Whatever disappointments, surprises or disillusionment crossed his path, Fr. Paschal was always one to do his assigned work as well as he could and never abandon his commitment. He might cushion his nest with perquisites and coax compensations from sympathetic friends, but his guiding principal was that he had made a solemn vow before God and he must remain a monk. It’s a point of view that I couldn’t imagine supporting a contemporary vocation. I don’t mean that men and women today are incapable of perseverance through disappointment or adversity but the motivation today would not be provided by such a juridical justification. Paschal was an outspoken critic of superiors who enabled dispensations to people in vows–which the Church in her wisdom does allow–and he could never allow himself to consider that possibility.
When I made my Observership here in 1976, Fr. Paschal was in charge of the wardrobe. When I actually entered the community in 1977, he was on a leave to take care of his mother who was dying. Aside from caring for her, he also helped out in a parish in Brocton, Massachusetts, a forum which gave scope to his extroverted nature. When he eventually returned to the community in 1983, when Fr. Flavian was our appointed superior, Flavian told me he received a letter from a disgruntled parishioner in Brockton who felt that the Abbey was stealing Paschal from them. “But he gave us Bingo,” he lamented. Paschal was disappointed at that time that Flavian would not stand for election but was returning to his hermitage: “He stands up to me, he’s not afraid of me,” he told me at that time. A few years later, the new Abbot, Fr. Mark Delery, assigned Paschal to be chaplain to our nuns at their still new foundation in Crozet, Virginia.
He would return to Holy Cross in 1995, celebrate his Jubilee of monastic profession in 2001. It was quite an event and the community pitched in to accommodate his numerous guests and allow him an enjoyable day. We were all a bit surprised that evening when a large and elaborately decorated note (on a manila folder) appeared on the bulletin board–Fr. Paschal thanking us all for the celebration. That was something of a first. In his final years, more glimpses of such appreciation and gratitude would surface–occasionally accompanied by a barb or two. From that same period, Fr. Paschal faithfully did the Abbey, Sacristy and Retreat House laundry up until a couple of months before his death.
If he was a man of strong likes–with perhaps more friends outside the community than within–his dislikes were equally strong, often to his disadvantage. He did prefer people who would not cower before him, though I could never say he actually enjoyed the experience of someone opposing him. The late Fr. Robert once gave me this advice: “Always let Paschal have the last word.” That could mean the last maxim, the last tidbit of advice, the last joke, the last laugh–but let him bring down the curtain and decide where to shine the spotlight.

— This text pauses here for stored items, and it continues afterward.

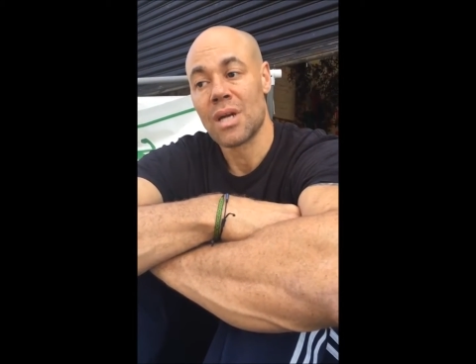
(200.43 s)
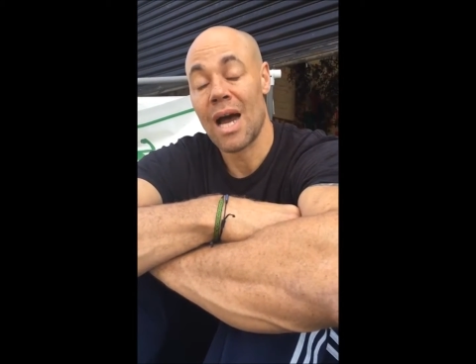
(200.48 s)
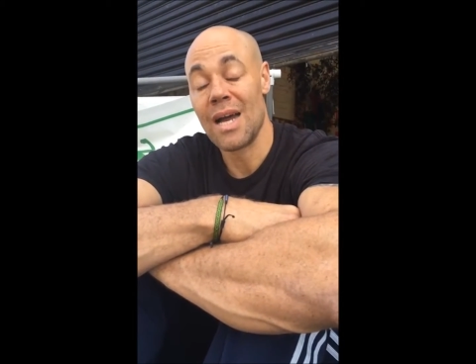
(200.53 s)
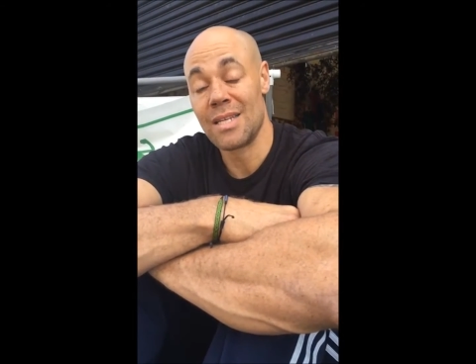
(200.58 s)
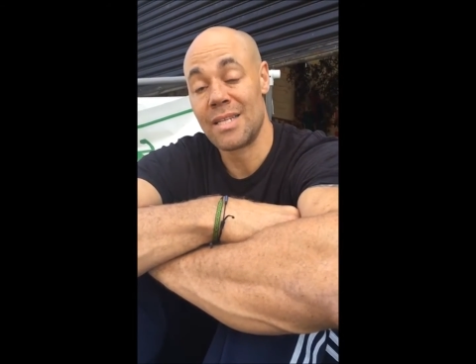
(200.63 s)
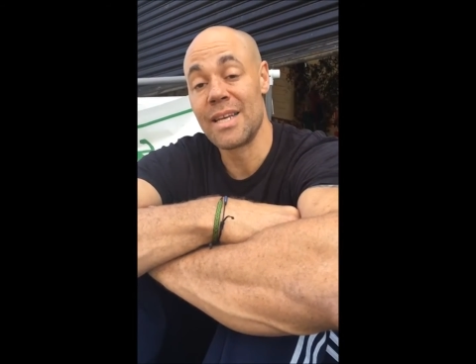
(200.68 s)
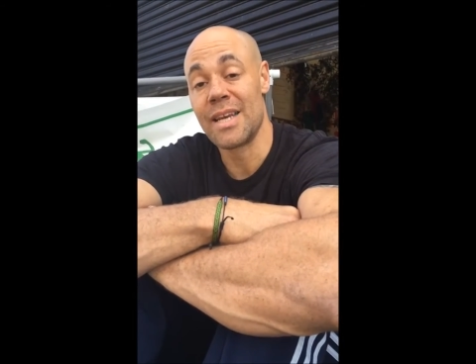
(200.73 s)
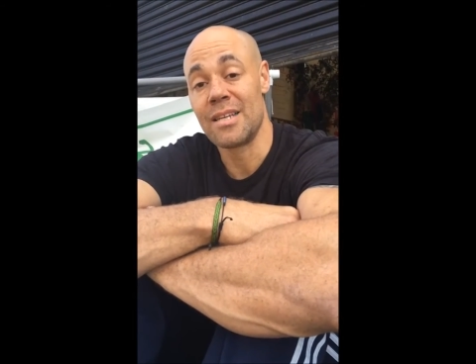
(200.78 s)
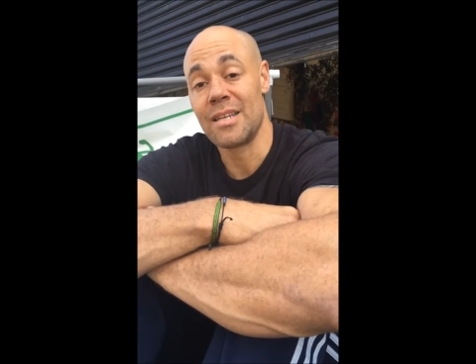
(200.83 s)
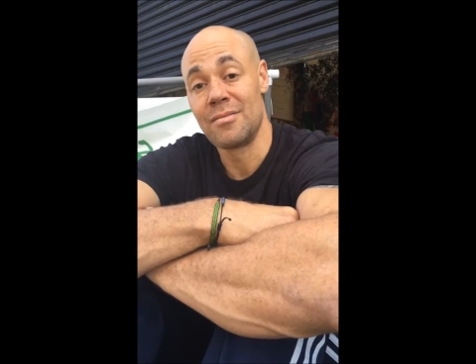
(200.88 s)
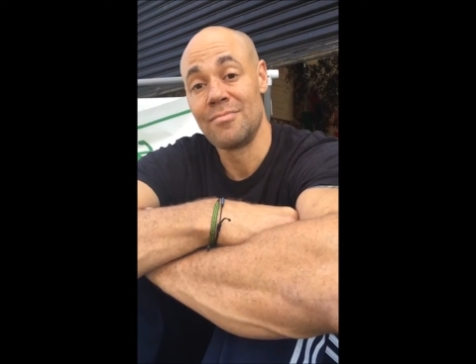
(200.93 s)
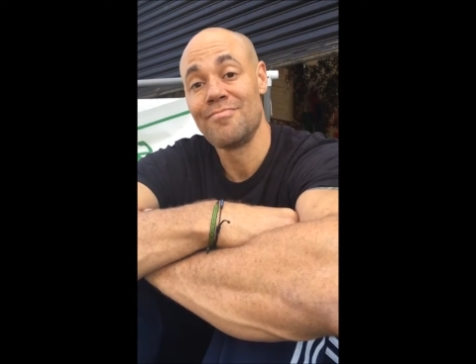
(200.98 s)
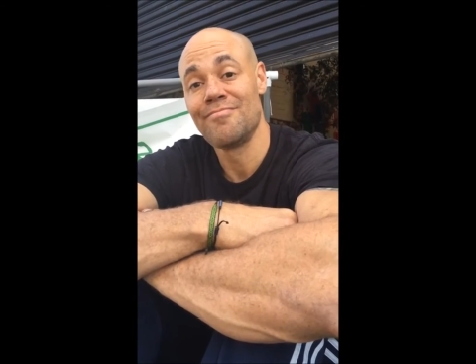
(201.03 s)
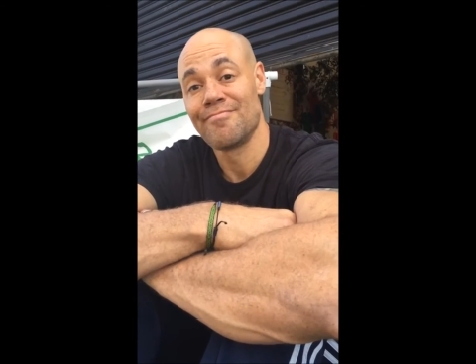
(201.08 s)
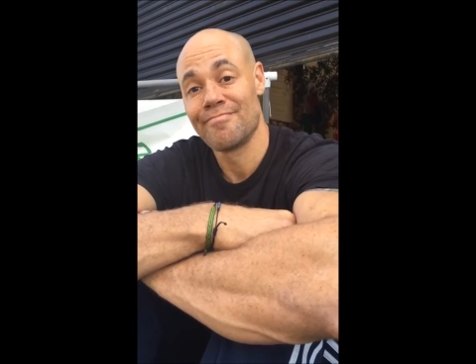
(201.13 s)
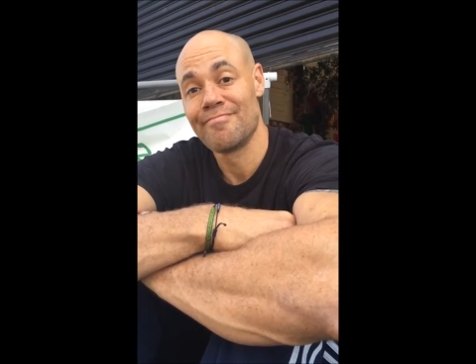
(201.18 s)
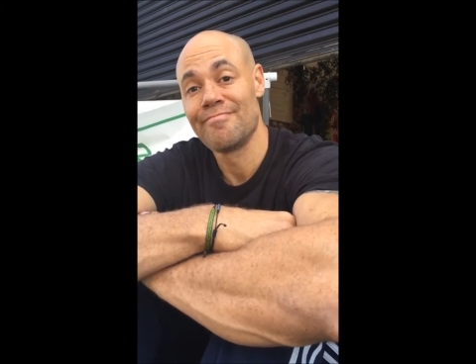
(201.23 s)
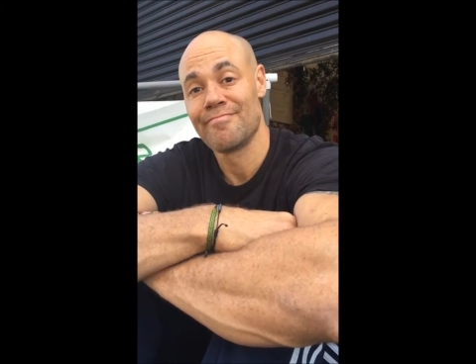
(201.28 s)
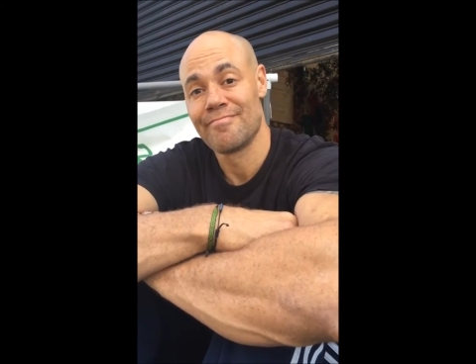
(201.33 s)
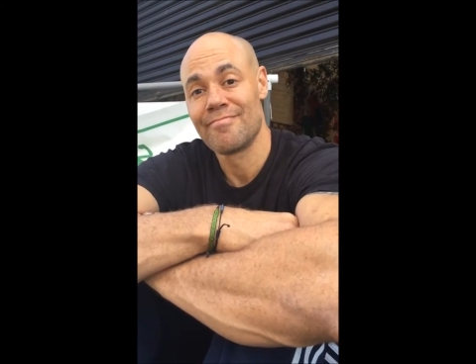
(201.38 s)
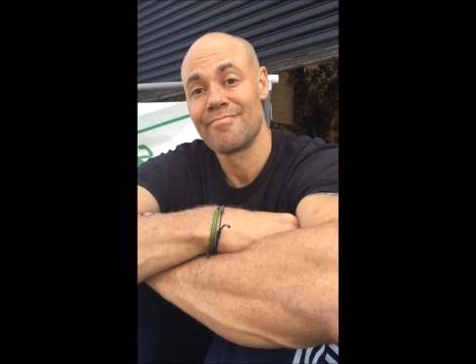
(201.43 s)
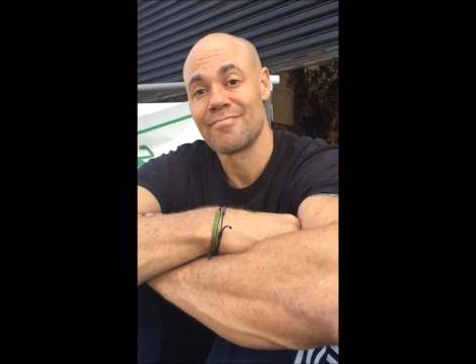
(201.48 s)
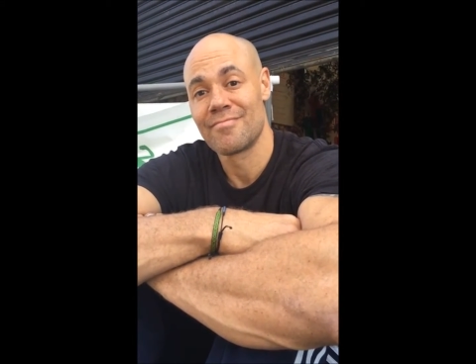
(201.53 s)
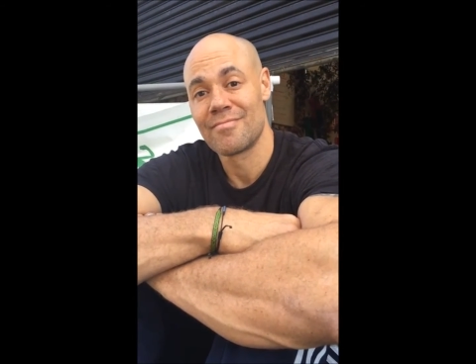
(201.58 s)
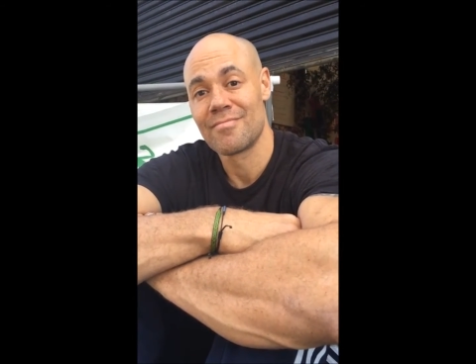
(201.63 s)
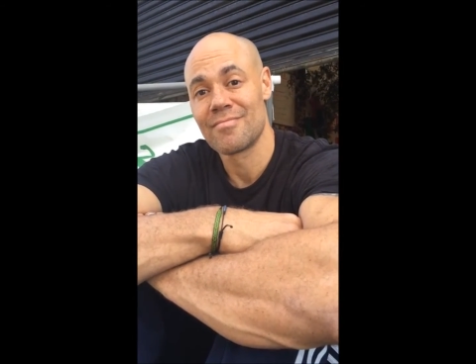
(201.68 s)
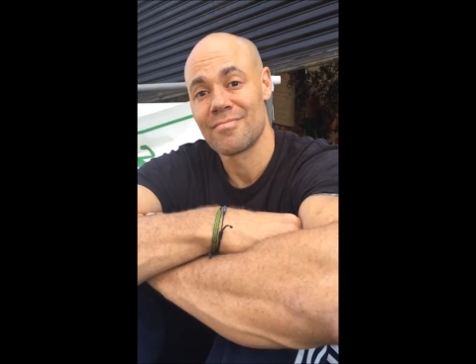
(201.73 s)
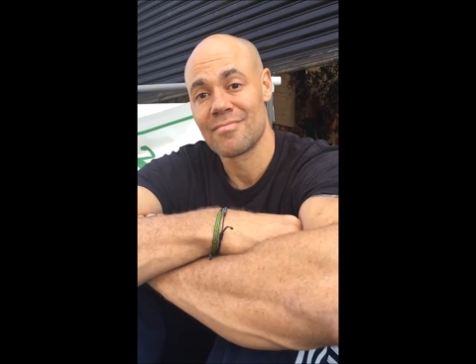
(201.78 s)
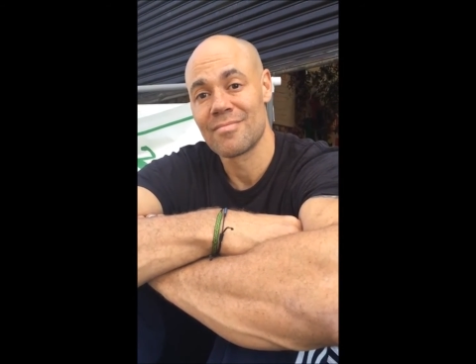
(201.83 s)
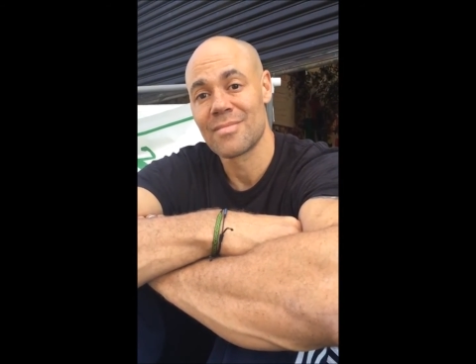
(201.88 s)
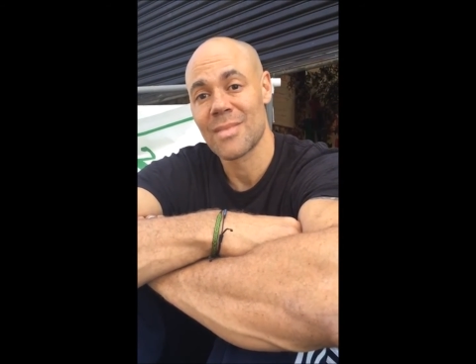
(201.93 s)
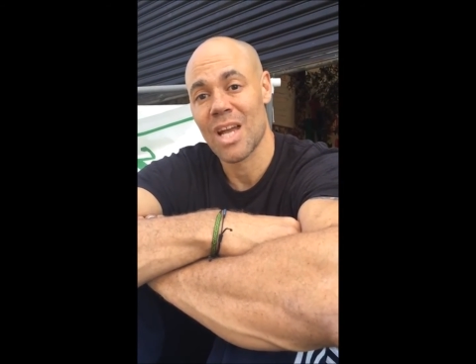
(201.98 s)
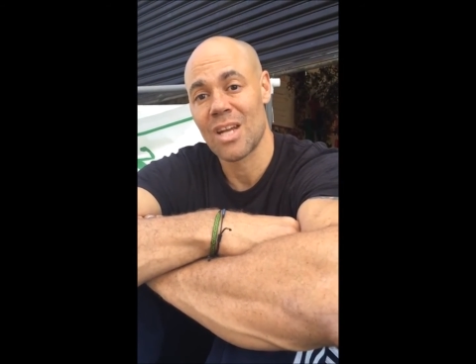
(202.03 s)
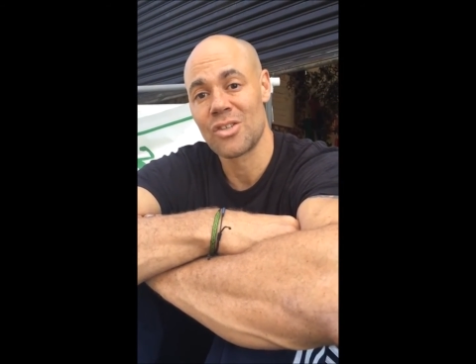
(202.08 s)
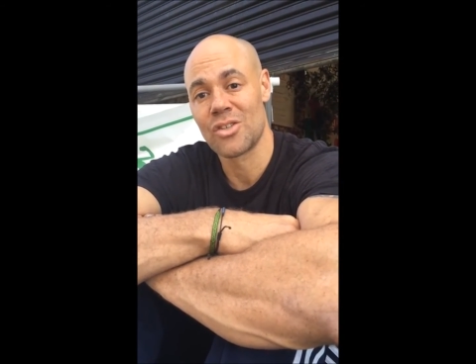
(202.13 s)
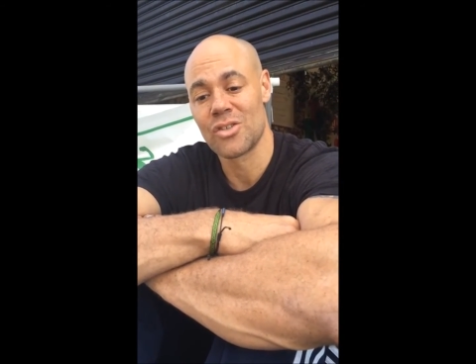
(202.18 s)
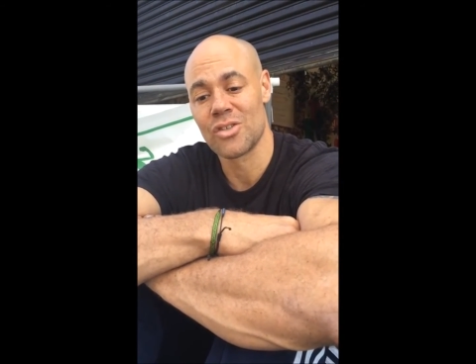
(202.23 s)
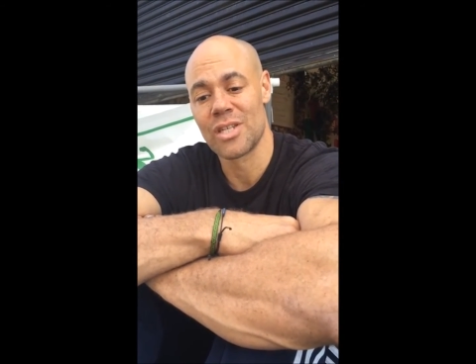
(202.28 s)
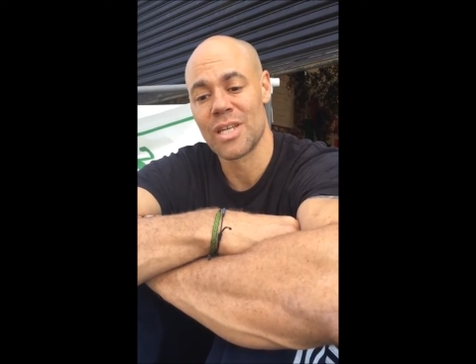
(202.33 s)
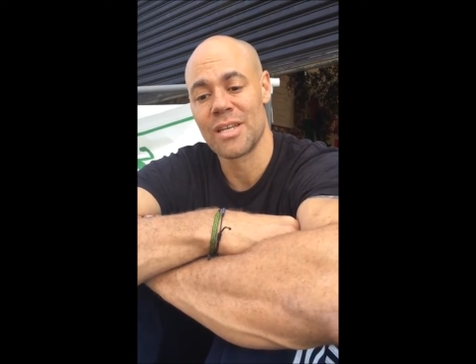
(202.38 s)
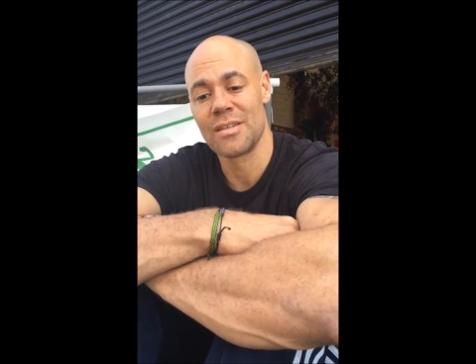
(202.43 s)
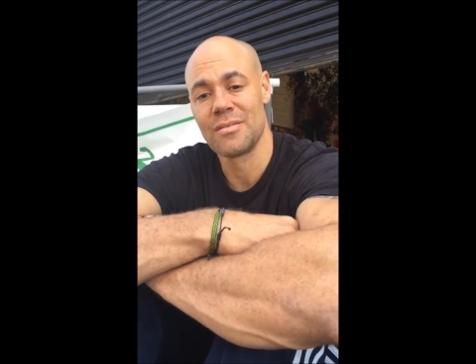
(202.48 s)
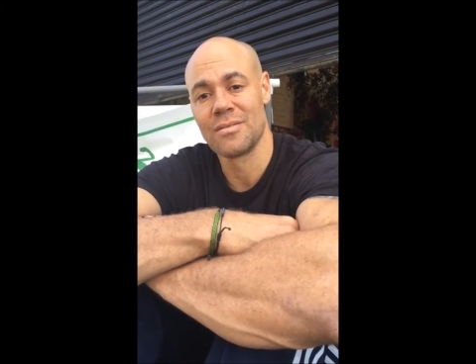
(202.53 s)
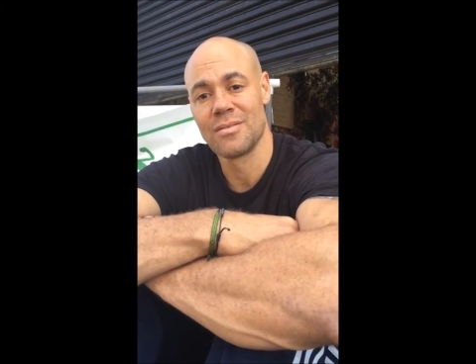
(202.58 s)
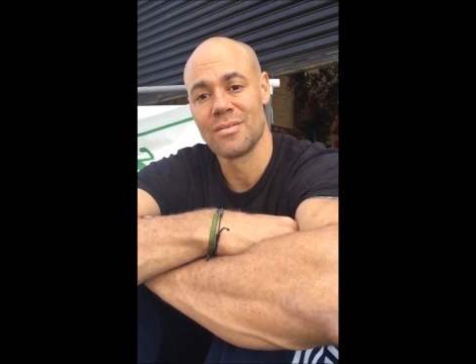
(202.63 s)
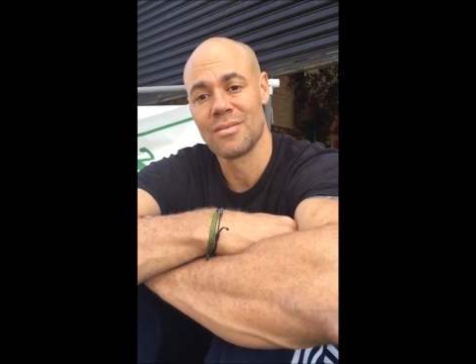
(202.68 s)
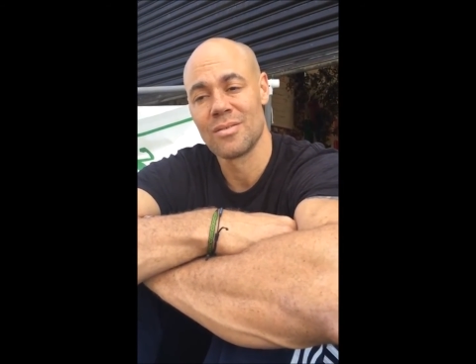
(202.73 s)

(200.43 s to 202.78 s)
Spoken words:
I did. I sure did.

That was practical advice. When all is said and done, what Paschal really appreciated were people who didn’t take him too seriously.
At his best, he had no pretenses and, on occasion, described his somewhat uneasy relationship with God as his offering himself as he was without excuses. We pray that he’s discovering just how much more merciful God is than he ever imagined and how healing, for everyone, that mercy can be.